Instructions to follow:
The answer is to be the full listing, unchanged in every line.

Excerpted records:
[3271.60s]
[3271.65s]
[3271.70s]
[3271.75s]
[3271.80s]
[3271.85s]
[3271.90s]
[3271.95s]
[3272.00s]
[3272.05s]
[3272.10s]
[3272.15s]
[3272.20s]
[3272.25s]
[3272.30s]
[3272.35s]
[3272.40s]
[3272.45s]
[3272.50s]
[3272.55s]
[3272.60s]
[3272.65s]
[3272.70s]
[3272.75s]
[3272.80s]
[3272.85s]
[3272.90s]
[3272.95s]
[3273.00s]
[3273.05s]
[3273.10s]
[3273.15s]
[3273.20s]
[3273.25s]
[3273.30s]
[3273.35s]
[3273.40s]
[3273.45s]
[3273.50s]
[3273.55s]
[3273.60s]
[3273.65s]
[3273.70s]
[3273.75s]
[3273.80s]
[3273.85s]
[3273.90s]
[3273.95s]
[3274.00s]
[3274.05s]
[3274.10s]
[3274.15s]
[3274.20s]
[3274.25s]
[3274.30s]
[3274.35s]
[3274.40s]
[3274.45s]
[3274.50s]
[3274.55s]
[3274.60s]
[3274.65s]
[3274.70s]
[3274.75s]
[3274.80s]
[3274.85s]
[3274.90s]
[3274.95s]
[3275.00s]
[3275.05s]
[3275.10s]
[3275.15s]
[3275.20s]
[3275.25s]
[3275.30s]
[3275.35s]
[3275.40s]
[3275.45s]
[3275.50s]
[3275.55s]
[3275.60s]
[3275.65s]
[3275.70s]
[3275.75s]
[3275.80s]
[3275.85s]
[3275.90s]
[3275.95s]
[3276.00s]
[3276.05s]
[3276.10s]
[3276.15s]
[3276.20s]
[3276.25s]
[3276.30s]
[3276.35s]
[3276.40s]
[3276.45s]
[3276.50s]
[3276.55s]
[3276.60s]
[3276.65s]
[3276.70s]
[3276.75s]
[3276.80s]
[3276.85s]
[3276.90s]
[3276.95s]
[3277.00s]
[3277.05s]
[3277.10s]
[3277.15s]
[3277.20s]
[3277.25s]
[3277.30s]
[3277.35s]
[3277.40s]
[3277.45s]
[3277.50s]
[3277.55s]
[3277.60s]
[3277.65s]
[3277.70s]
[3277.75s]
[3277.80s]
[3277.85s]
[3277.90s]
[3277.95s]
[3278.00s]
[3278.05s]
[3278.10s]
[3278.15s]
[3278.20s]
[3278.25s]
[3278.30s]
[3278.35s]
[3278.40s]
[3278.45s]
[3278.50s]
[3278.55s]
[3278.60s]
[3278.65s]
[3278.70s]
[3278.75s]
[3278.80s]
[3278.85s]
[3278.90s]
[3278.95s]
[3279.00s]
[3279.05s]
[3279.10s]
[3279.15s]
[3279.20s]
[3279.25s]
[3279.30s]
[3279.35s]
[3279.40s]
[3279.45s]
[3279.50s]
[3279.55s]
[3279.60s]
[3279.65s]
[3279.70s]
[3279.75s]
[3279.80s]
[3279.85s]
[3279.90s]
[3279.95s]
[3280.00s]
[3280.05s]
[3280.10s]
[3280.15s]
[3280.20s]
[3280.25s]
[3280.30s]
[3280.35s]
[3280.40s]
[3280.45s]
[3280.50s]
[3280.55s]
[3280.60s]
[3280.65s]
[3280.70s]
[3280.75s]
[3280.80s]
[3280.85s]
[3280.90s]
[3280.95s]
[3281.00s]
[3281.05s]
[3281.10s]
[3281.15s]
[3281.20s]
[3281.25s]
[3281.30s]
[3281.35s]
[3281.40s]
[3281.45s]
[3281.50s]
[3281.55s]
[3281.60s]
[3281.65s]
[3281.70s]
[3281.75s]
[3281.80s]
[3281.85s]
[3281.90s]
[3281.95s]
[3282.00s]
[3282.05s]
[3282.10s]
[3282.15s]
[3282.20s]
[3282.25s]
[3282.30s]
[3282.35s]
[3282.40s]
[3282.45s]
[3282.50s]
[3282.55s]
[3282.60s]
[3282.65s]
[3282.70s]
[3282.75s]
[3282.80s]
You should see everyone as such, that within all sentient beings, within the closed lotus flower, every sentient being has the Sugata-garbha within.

Output for this exercise:
[3271.60s]
[3271.65s]
[3271.70s]
[3271.75s]
[3271.80s]
[3271.85s]
[3271.90s]
[3271.95s]
[3272.00s]
[3272.05s]
[3272.10s]
[3272.15s]
[3272.20s]
[3272.25s]
[3272.30s]
[3272.35s]
[3272.40s]
[3272.45s]
[3272.50s]
[3272.55s]
[3272.60s]
[3272.65s]
[3272.70s]
[3272.75s]
[3272.80s]
[3272.85s]
[3272.90s]
[3272.95s]
[3273.00s]
[3273.05s]
[3273.10s]
[3273.15s]
[3273.20s]
[3273.25s]
[3273.30s]
[3273.35s]
[3273.40s]
[3273.45s]
[3273.50s]
[3273.55s]
[3273.60s]
[3273.65s]
[3273.70s]
[3273.75s]
[3273.80s]
[3273.85s]
[3273.90s]
[3273.95s]
[3274.00s]
[3274.05s]
[3274.10s]
[3274.15s]
[3274.20s]
[3274.25s]
[3274.30s]
[3274.35s]
[3274.40s]
[3274.45s]
[3274.50s]
[3274.55s]
[3274.60s]
[3274.65s]
[3274.70s]
[3274.75s]
[3274.80s]
[3274.85s]
[3274.90s]
[3274.95s]
[3275.00s]
[3275.05s]
[3275.10s]
[3275.15s]
[3275.20s]
[3275.25s]
[3275.30s]
[3275.35s]
[3275.40s]
[3275.45s]
[3275.50s]
[3275.55s]
[3275.60s]
[3275.65s]
[3275.70s]
[3275.75s]
[3275.80s]
[3275.85s]
[3275.90s]
[3275.95s]
[3276.00s]
[3276.05s]
[3276.10s]
[3276.15s]
[3276.20s]
[3276.25s]
[3276.30s]
[3276.35s]
[3276.40s]
[3276.45s]
[3276.50s]
[3276.55s]
[3276.60s]
[3276.65s]
[3276.70s]
[3276.75s]
[3276.80s]
[3276.85s]
[3276.90s]
[3276.95s]
[3277.00s]
[3277.05s]
[3277.10s]
[3277.15s]
[3277.20s]
[3277.25s]
[3277.30s]
[3277.35s]
[3277.40s]
[3277.45s]
[3277.50s]
[3277.55s]
[3277.60s]
[3277.65s]
[3277.70s]
[3277.75s]
[3277.80s]
[3277.85s]
[3277.90s]
[3277.95s]
[3278.00s]
[3278.05s]
[3278.10s]
[3278.15s]
[3278.20s]
[3278.25s]
[3278.30s]
[3278.35s]
[3278.40s]
[3278.45s]
[3278.50s]
[3278.55s]
[3278.60s]
[3278.65s]
[3278.70s]
[3278.75s]
[3278.80s]
[3278.85s]
[3278.90s]
[3278.95s]
[3279.00s]
[3279.05s]
[3279.10s]
[3279.15s]
[3279.20s]
[3279.25s]
[3279.30s]
[3279.35s]
[3279.40s]
[3279.45s]
[3279.50s]
[3279.55s]
[3279.60s]
[3279.65s]
[3279.70s]
[3279.75s]
[3279.80s]
[3279.85s]
[3279.90s]
[3279.95s]
[3280.00s]
[3280.05s]
[3280.10s]
[3280.15s]
[3280.20s]
[3280.25s]
[3280.30s]
[3280.35s]
[3280.40s]
[3280.45s]
[3280.50s]
[3280.55s]
[3280.60s]
[3280.65s]
[3280.70s]
[3280.75s]
[3280.80s]
[3280.85s]
[3280.90s]
[3280.95s]
[3281.00s]
[3281.05s]
[3281.10s]
[3281.15s]
[3281.20s]
[3281.25s]
[3281.30s]
[3281.35s]
[3281.40s]
[3281.45s]
[3281.50s]
[3281.55s]
[3281.60s]
[3281.65s]
[3281.70s]
[3281.75s]
[3281.80s]
[3281.85s]
[3281.90s]
[3281.95s]
[3282.00s]
[3282.05s]
[3282.10s]
[3282.15s]
[3282.20s]
[3282.25s]
[3282.30s]
[3282.35s]
[3282.40s]
[3282.45s]
[3282.50s]
[3282.55s]
[3282.60s]
[3282.65s]
[3282.70s]
[3282.75s]
[3282.80s]
You should see everyone as such, that within all sentient beings, within the closed lotus flower, every sentient being has the Sugata-garbha within.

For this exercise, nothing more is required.